Give back each entry word for word, but drop the images.

── The data ──

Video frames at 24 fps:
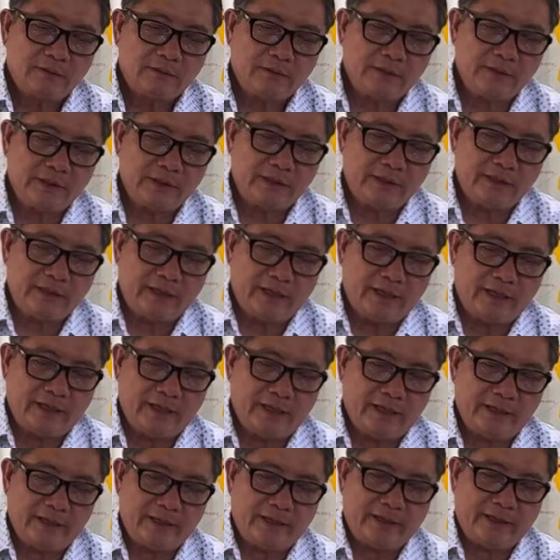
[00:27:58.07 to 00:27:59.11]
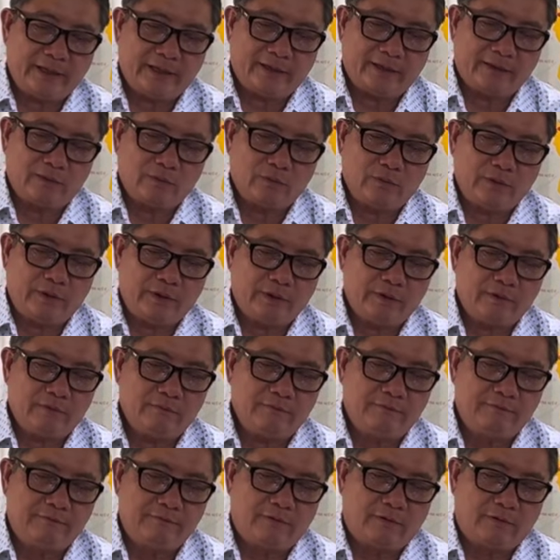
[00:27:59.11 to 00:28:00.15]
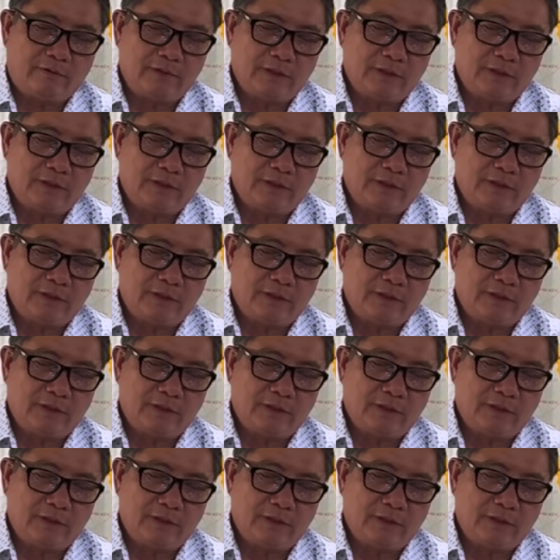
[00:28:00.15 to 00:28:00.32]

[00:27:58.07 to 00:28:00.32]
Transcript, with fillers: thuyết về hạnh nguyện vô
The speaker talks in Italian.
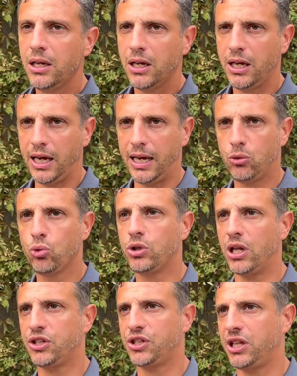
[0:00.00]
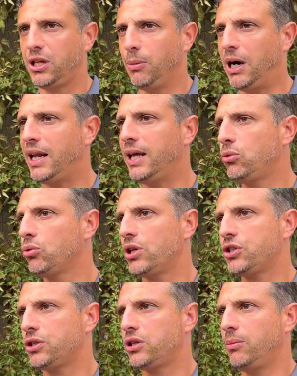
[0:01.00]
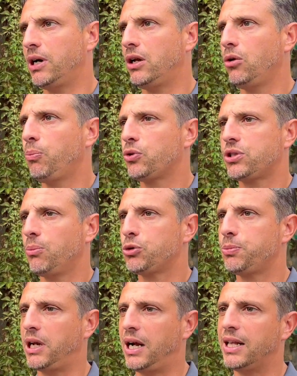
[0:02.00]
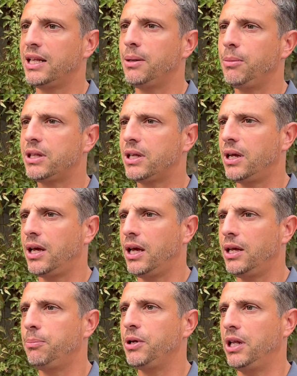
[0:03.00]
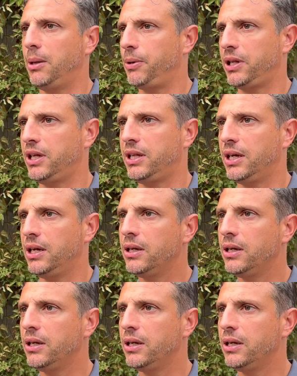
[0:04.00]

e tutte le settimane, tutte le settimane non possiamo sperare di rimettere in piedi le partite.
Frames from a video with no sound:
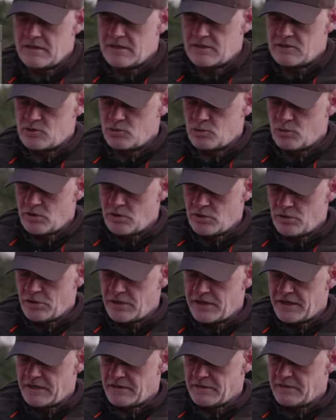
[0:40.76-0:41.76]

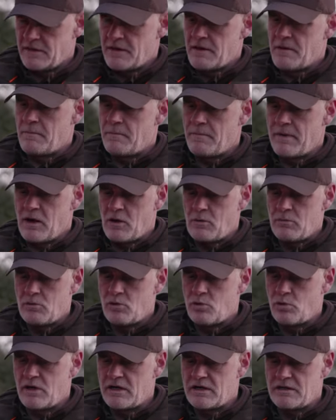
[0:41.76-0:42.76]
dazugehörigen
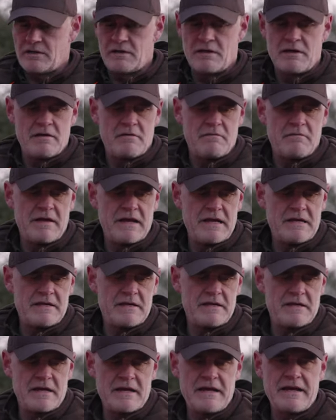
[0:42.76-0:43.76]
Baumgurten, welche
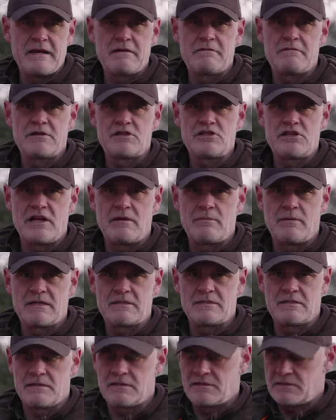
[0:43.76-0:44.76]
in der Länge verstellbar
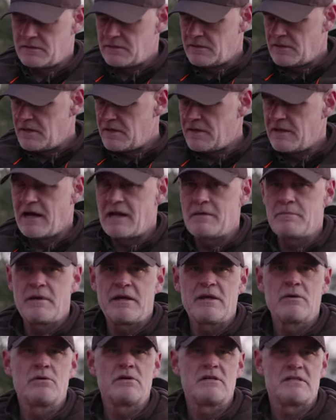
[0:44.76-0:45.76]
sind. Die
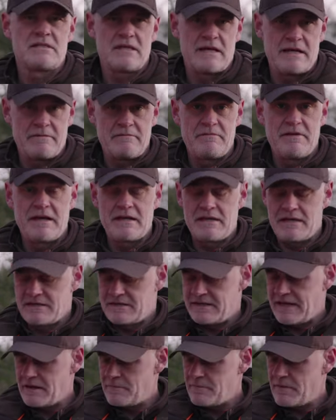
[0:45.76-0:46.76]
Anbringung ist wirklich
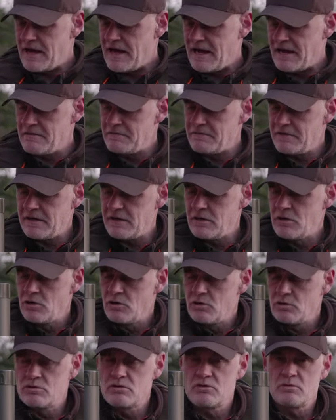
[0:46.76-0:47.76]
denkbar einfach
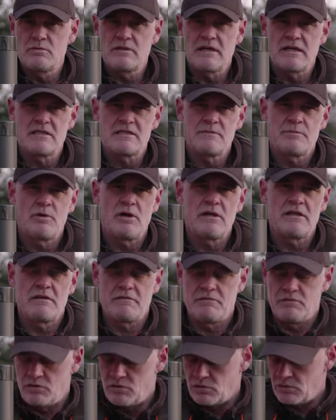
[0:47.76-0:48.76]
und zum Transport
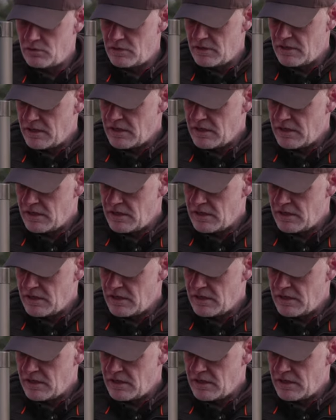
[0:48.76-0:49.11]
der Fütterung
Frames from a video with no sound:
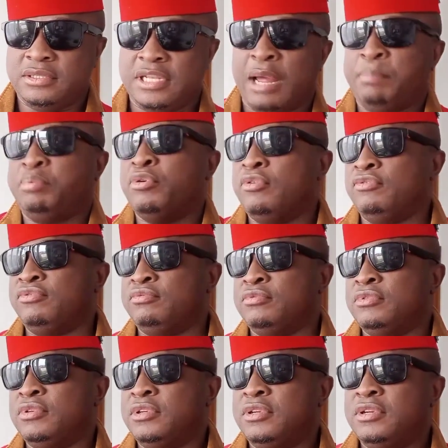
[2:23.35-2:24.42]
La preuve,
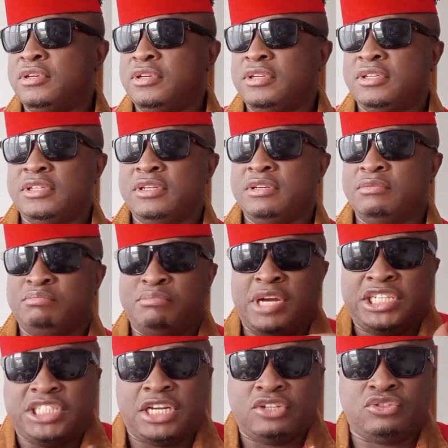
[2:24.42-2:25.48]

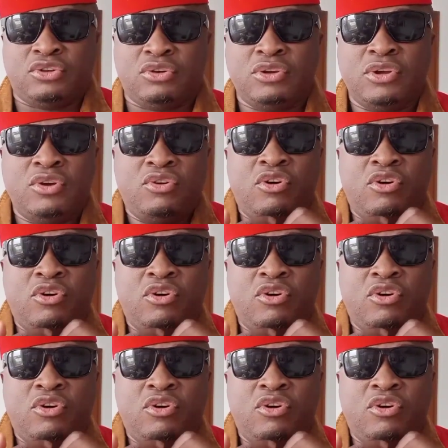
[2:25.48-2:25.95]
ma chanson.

───

Answer box:
Video frames at 24 fps:
[00:27:58.07 to 00:27:59.11]
[00:27:59.11 to 00:28:00.15]
[00:28:00.15 to 00:28:00.32]

[00:27:58.07 to 00:28:00.32]
Transcript, with fillers: thuyết về hạnh nguyện vô
The speaker talks in Italian.
[0:00.00]
[0:01.00]
[0:02.00]
[0:03.00]
[0:04.00]

e tutte le settimane, tutte le settimane non possiamo sperare di rimettere in piedi le partite.
Frames from a video with no sound:
[0:40.76-0:41.76]

[0:41.76-0:42.76]
dazugehörigen
[0:42.76-0:43.76]
Baumgurten, welche
[0:43.76-0:44.76]
in der Länge verstellbar
[0:44.76-0:45.76]
sind. Die
[0:45.76-0:46.76]
Anbringung ist wirklich
[0:46.76-0:47.76]
denkbar einfach
[0:47.76-0:48.76]
und zum Transport
[0:48.76-0:49.11]
der Fütterung
Frames from a video with no sound:
[2:23.35-2:24.42]
La preuve,
[2:24.42-2:25.48]

[2:25.48-2:25.95]
ma chanson.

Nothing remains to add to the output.